Records from a collection
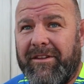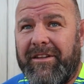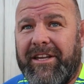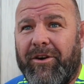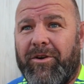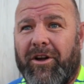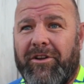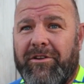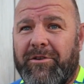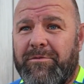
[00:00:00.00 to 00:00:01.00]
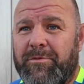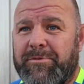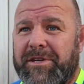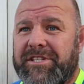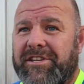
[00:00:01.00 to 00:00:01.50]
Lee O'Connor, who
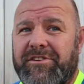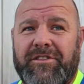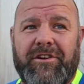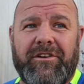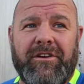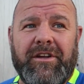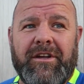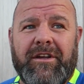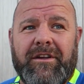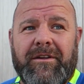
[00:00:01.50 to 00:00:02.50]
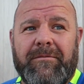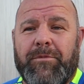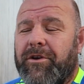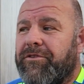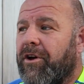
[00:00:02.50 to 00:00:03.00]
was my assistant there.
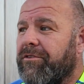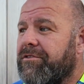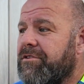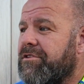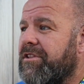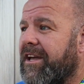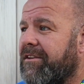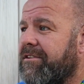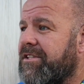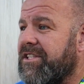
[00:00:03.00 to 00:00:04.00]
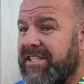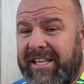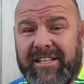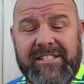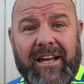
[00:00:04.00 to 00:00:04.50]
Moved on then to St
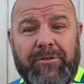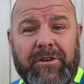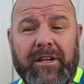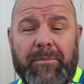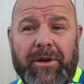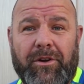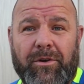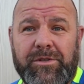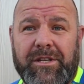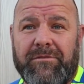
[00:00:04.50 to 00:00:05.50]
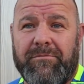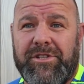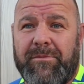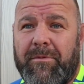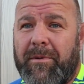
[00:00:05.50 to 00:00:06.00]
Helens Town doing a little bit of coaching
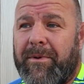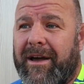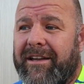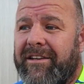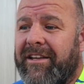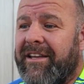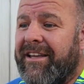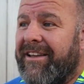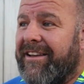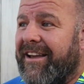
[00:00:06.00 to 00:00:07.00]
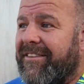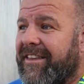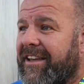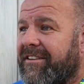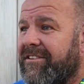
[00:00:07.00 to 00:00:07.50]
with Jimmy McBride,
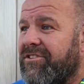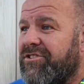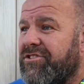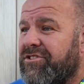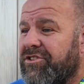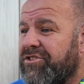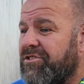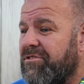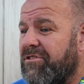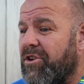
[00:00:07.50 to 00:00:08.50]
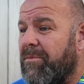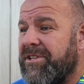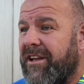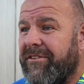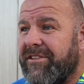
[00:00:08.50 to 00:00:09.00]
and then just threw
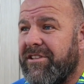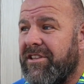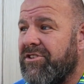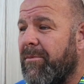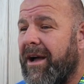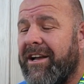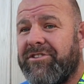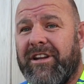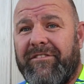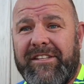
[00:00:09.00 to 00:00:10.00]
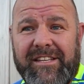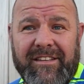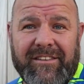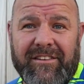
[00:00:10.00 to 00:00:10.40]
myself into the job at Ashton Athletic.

...

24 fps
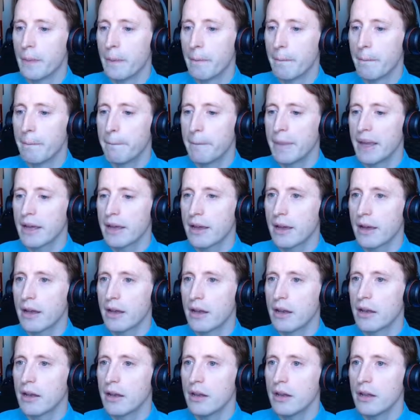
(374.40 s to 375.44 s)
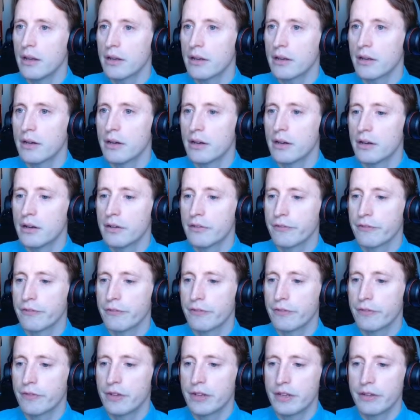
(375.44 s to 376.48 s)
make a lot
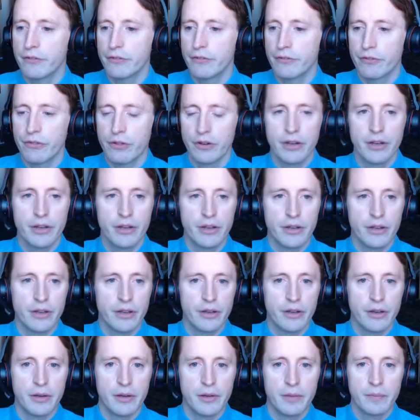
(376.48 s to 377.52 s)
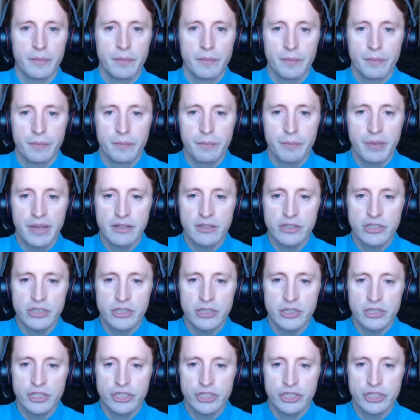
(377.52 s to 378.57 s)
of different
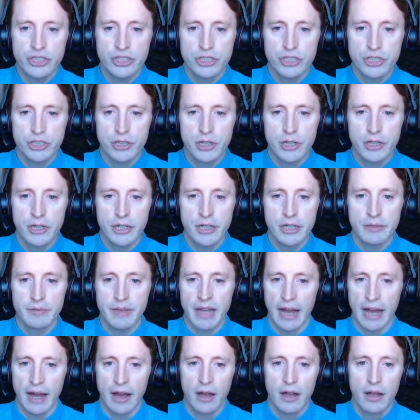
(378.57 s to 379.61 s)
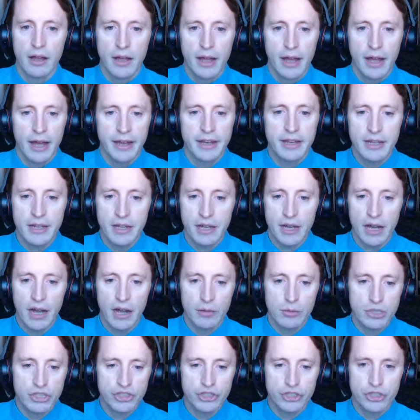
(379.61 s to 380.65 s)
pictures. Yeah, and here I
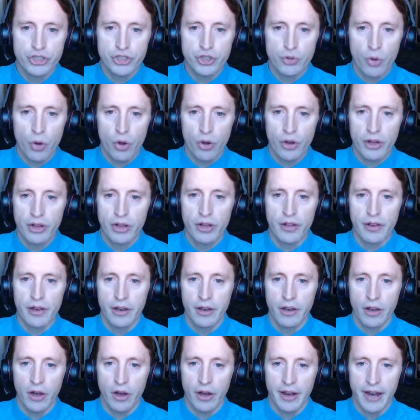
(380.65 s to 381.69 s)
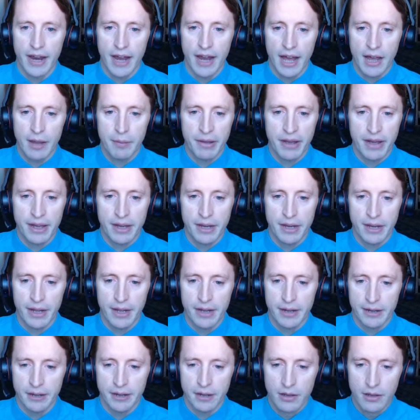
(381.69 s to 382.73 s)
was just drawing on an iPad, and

* **Directions for this task**
In the data above, find the line containing "[00:00:00.00 to 00:00:01.00]" and the line containing "[00:00:06.00 to 00:00:07.00]". Copy exactly the stretch from the first through the second, both included, leaving out any picture.

* **Answer box**
[00:00:00.00 to 00:00:01.00]
[00:00:01.00 to 00:00:01.50]
Lee O'Connor, who
[00:00:01.50 to 00:00:02.50]
[00:00:02.50 to 00:00:03.00]
was my assistant there.
[00:00:03.00 to 00:00:04.00]
[00:00:04.00 to 00:00:04.50]
Moved on then to St
[00:00:04.50 to 00:00:05.50]
[00:00:05.50 to 00:00:06.00]
Helens Town doing a little bit of coaching
[00:00:06.00 to 00:00:07.00]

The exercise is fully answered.